Whilst Catching Fire was a leap forward in quality over the The Hunger Games, Mockingjay – Part 1 feels like a place holder until we get to the meat of the action in Part 2. In many ways it advances the world of Panem and several of the characters on the periphery, whilst at the same time failing to significantly advance the plot enough to justify the final book being split into two movies.
Having previously read the Mockingjay book I had concerns heading into the film that there simply wasn’t enough action, or real developments in the first half of the story to fill over two hours, and although I was thankfully proven wrong in some respects, I was right in other, perhaps more important areas.
Mockingjay picks up right after the events of Catching Fire, with Katniss (Jennifer Lawrence) having been rescued from the 75th Hunger Games by the people of District 13, who were assumed to be long dead along with the District itself. But they are in fact alive and well, living underground, plotting against President Snow (Donald Sutherland) and the Capitol. To unite the rebels, District 13’s President Coin (Julianne Moore) and Plutarch Heavensbee (Philip Seymour Hoffman) enlist Katniss to film a series of propaganda videos shedding light on Snow’s wrongdoings.

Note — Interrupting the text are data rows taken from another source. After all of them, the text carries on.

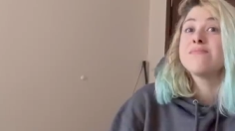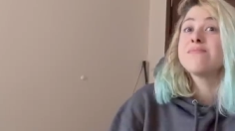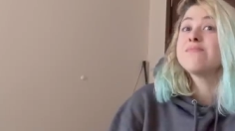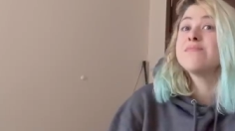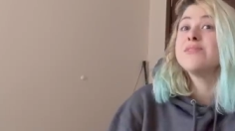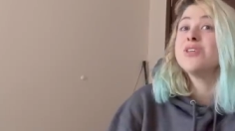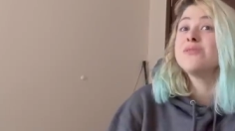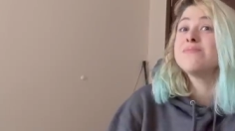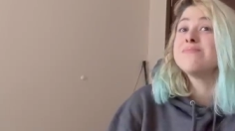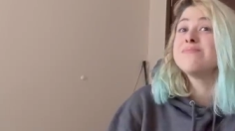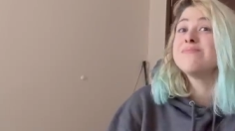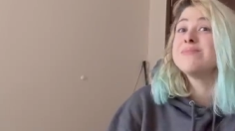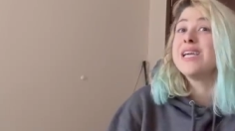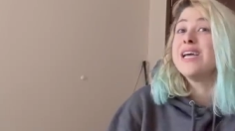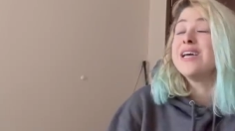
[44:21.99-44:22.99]
No,
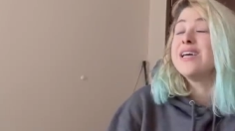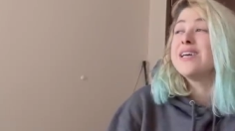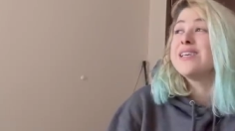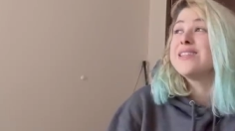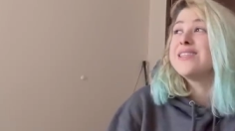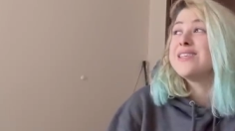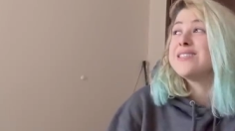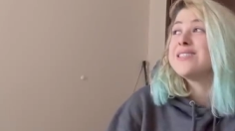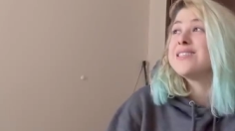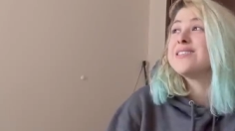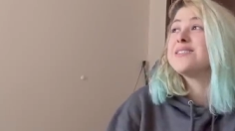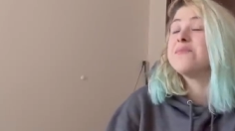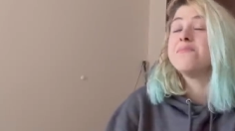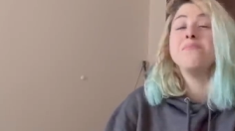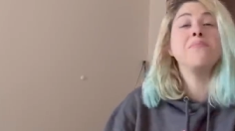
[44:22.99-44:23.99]
this is
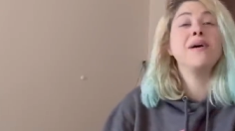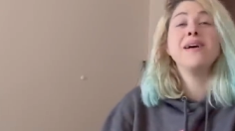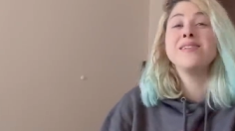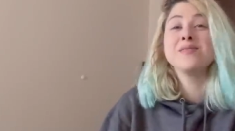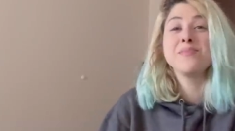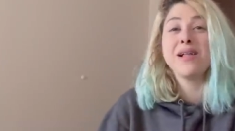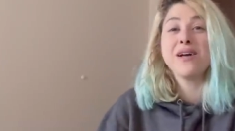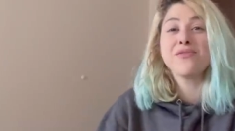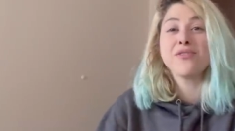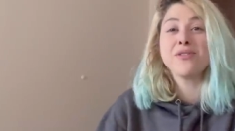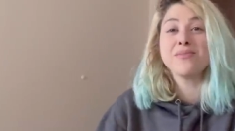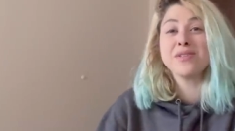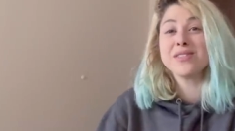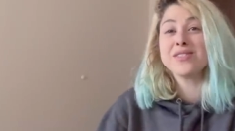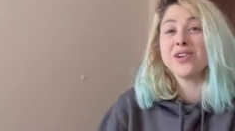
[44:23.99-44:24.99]
the best
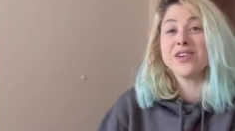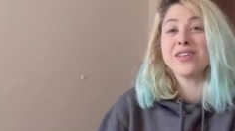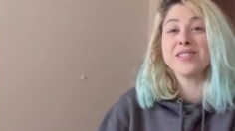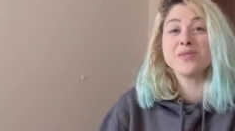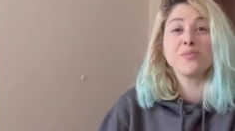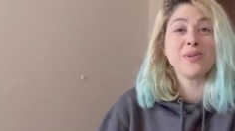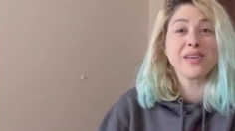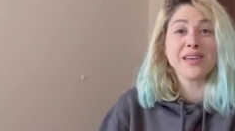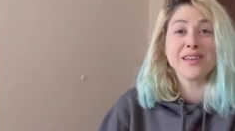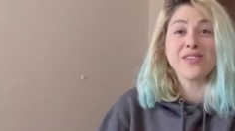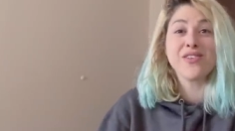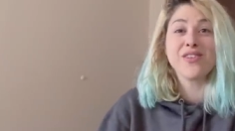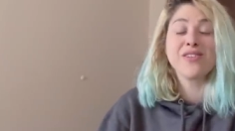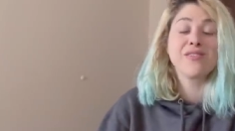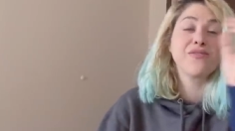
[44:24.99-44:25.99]
platform to start as a
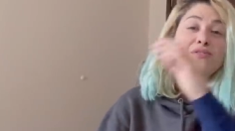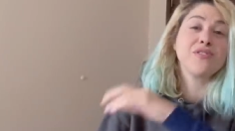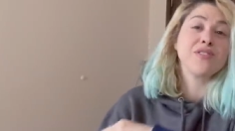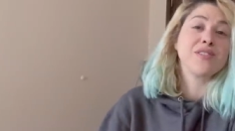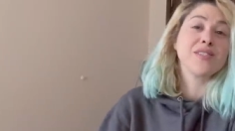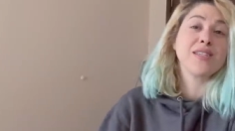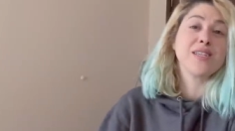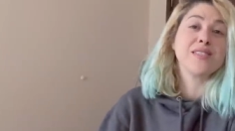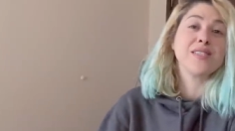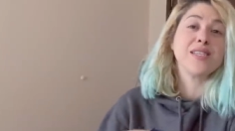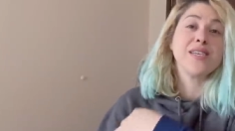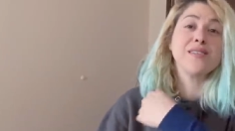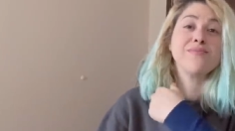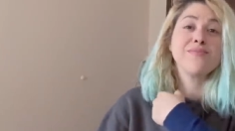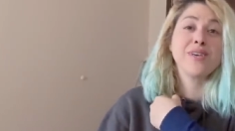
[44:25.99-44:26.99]
beginner versus
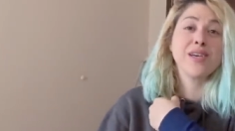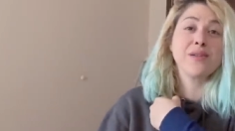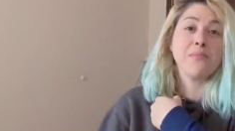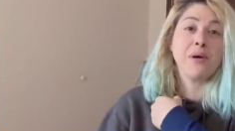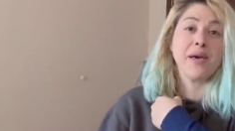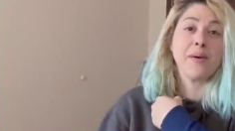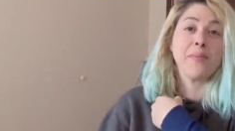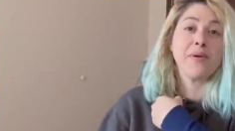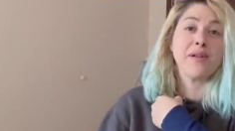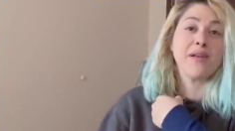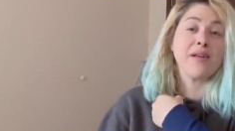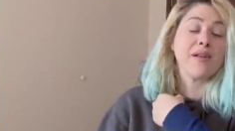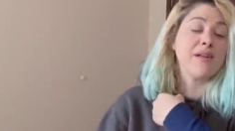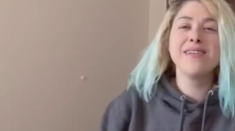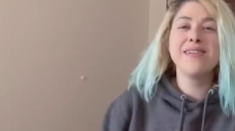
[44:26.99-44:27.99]
Etsy in my
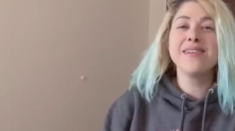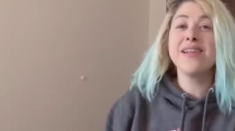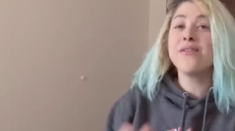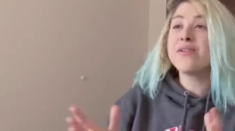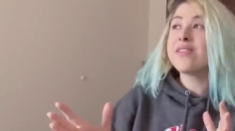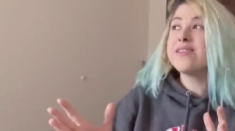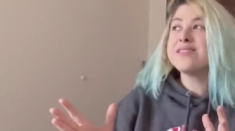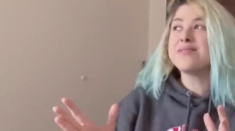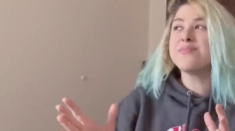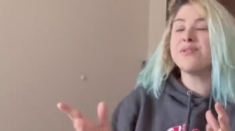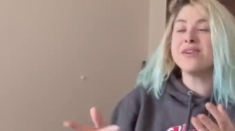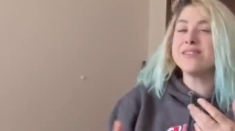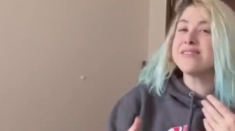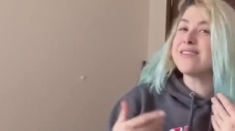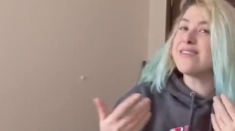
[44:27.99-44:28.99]
opinion. Now, at this
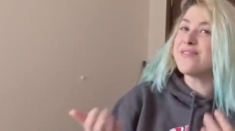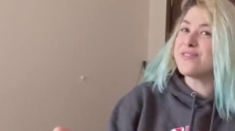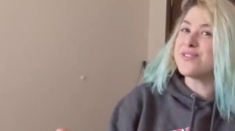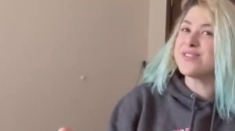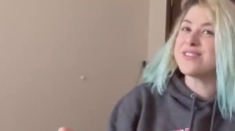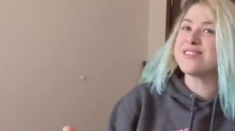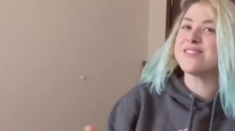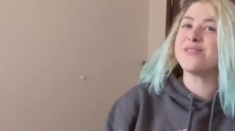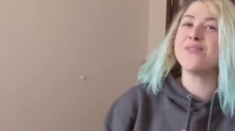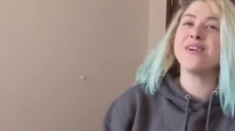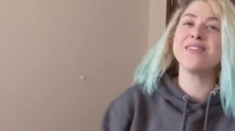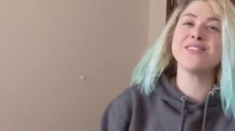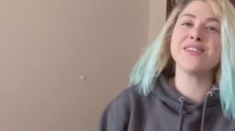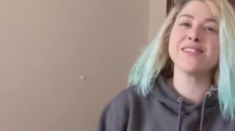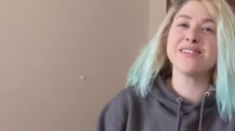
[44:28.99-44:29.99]
point, if you're still
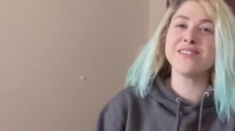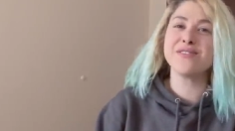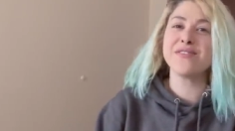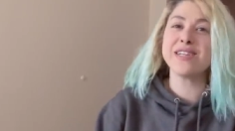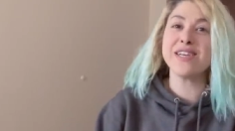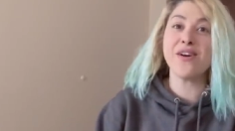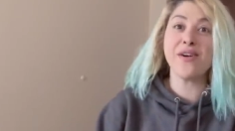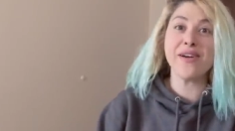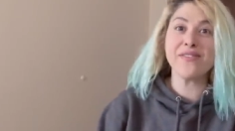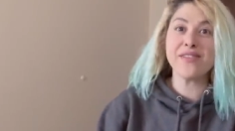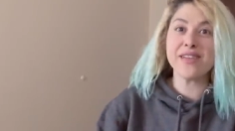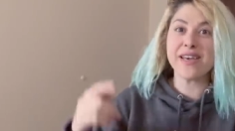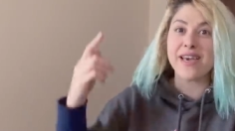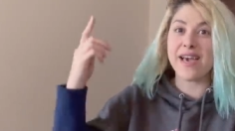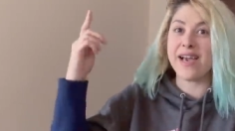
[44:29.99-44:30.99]
watching this video, I feel
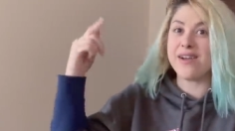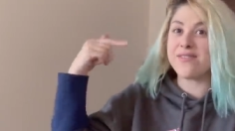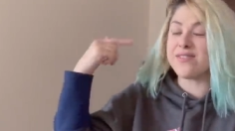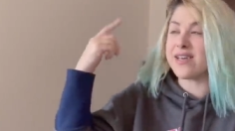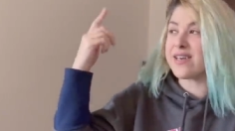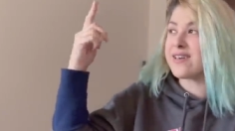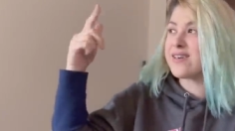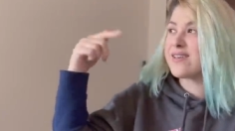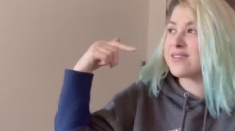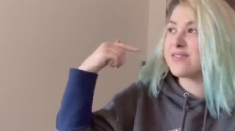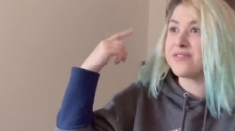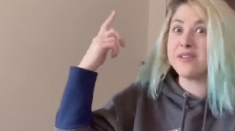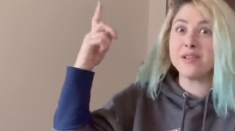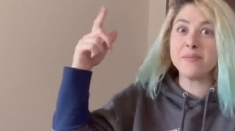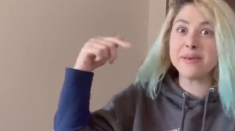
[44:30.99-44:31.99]
like I have like
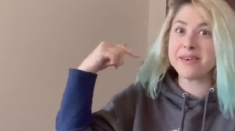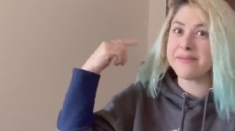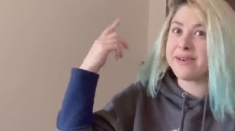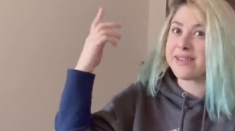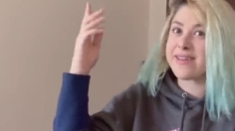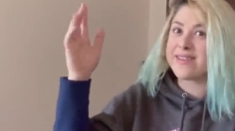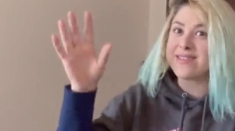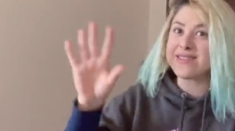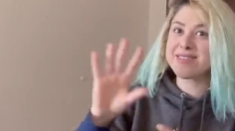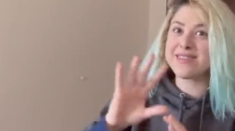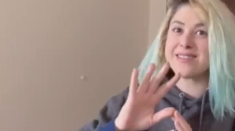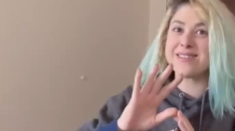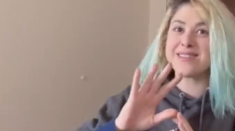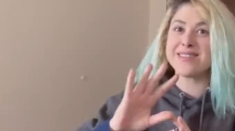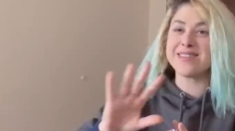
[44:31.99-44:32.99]
filming madness,
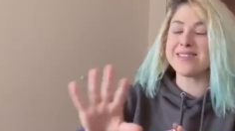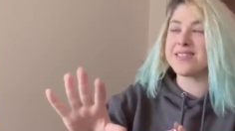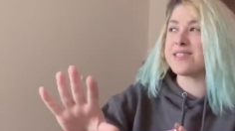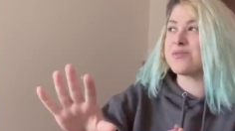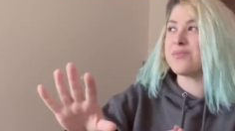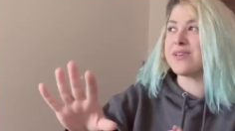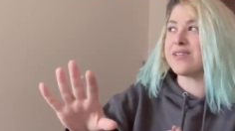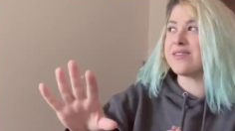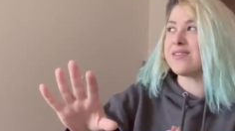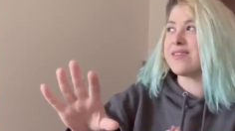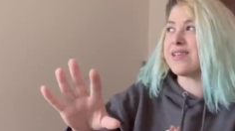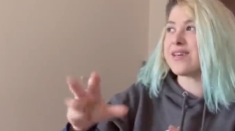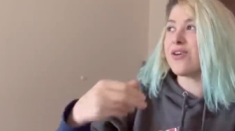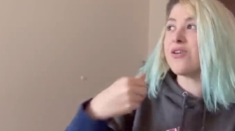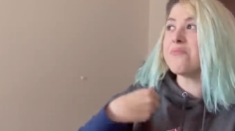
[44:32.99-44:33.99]
because this has been
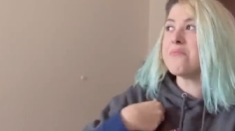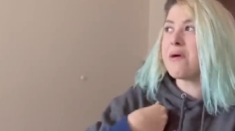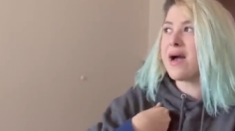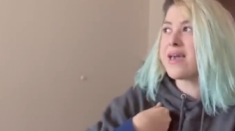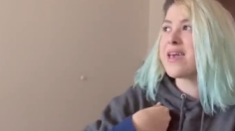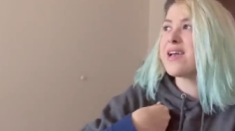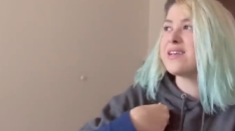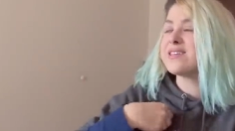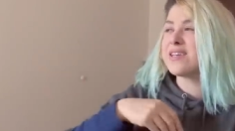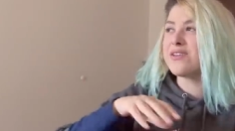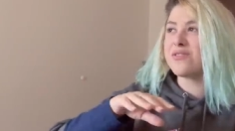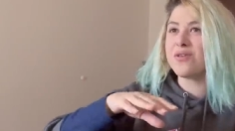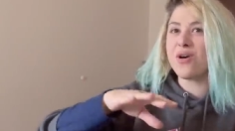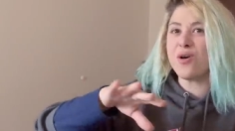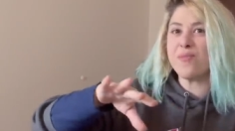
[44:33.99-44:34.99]
like on my end, I
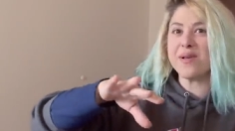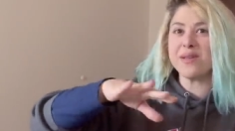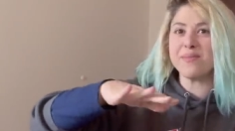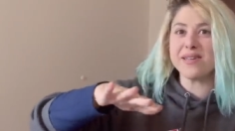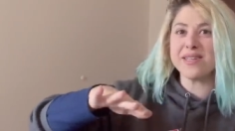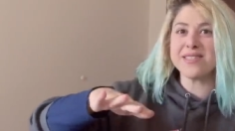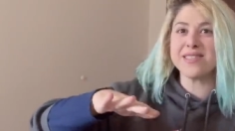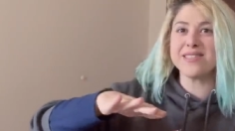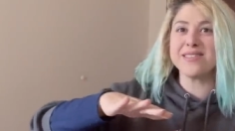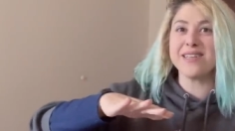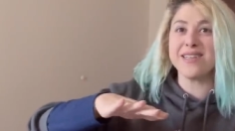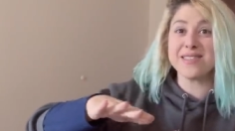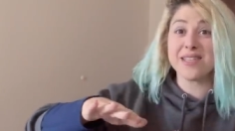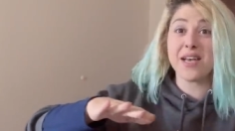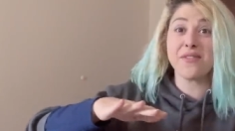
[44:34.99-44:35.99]
don't know how many minutes it
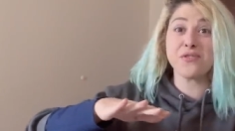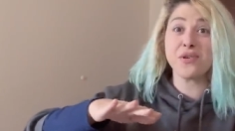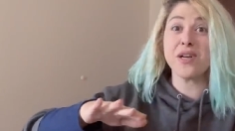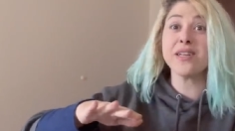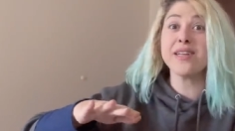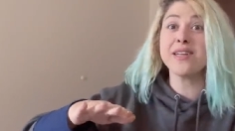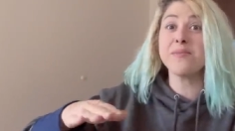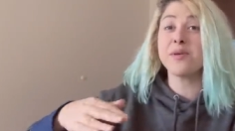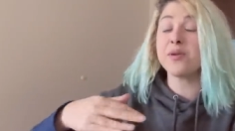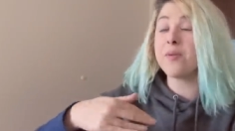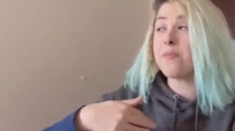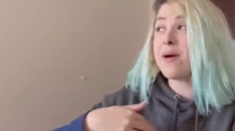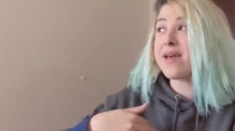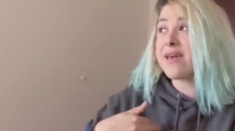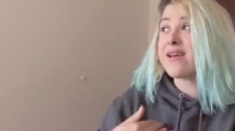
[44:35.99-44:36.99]
is after editing, but on
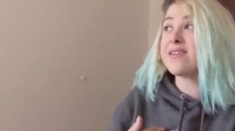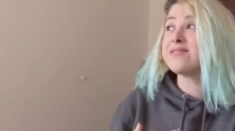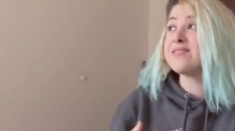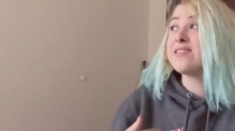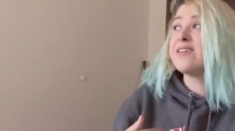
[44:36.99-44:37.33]
my end,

Counteracting this, President Snow uses Katniss’s love interest Peeta (Josh Hutcherson) who was taken by the Capitol after the Hunger Games as a means of sending dark veiled messages and warnings to Katniss.
As with the first two instalments of the series, Lawrence puts on a powerhouse performance throughout as the heroine. She is the driving force of the film and the franchise as a whole, and as expected she steals the show. With Peeta’s screen time at a premium the door is opened for the likes of Prim (Willow Shields) and Gale (Liam Hemsworth) to get some much needed character development.
As for the expanded world of Panem, we see more than ever of the Districts, whilst the political unrest is displayed effectively. Director Francis Lawrence has a firm grasp on the Hunger Games universe, with the garish colours of the Capitol and its huge excess looking even more despicable in light of the expanded view of Panem.
The embodiment of this Capitol excess is in Effie Trinket (Elizabeth Banks), who stripped of her wigs and make up plays the prisoner of war, despite being free to mill about as she likes.
But despite the excellently realised world, an expectedly fantastic performance from Jennifer Lawrence and several touching moments…not all that much actually happens. There are no big set pieces, no key plot developments, and it ends with a whopping cliffhanger just as things are ramping up.
At least with, say, Harry Potter and the Deathly Hallows – Part 1 there were important moments such as the explanation of the Hallows, and some heroics from Dobby, but with Mockingjay it feels mostly non essential. It seems fairly clear that the studio’s bank account made the ruling on splitting the final book in two, rather than the story necessitating it. The film ends with the plot two thirds of the way through, and therefore it just feels incomplete.
In spite of this Mockingjay is a well made, well put together movie, which is enjoyable regardless of its flaws. What it does do well is setting up the final act, which from the evidence of the solid build up, and gripping final scenes of Part 1 is sure to be spectacular.
Good, but not great, certainly not essential, Mockingjay acts effectively as an extended trailer for the main event, Part 2.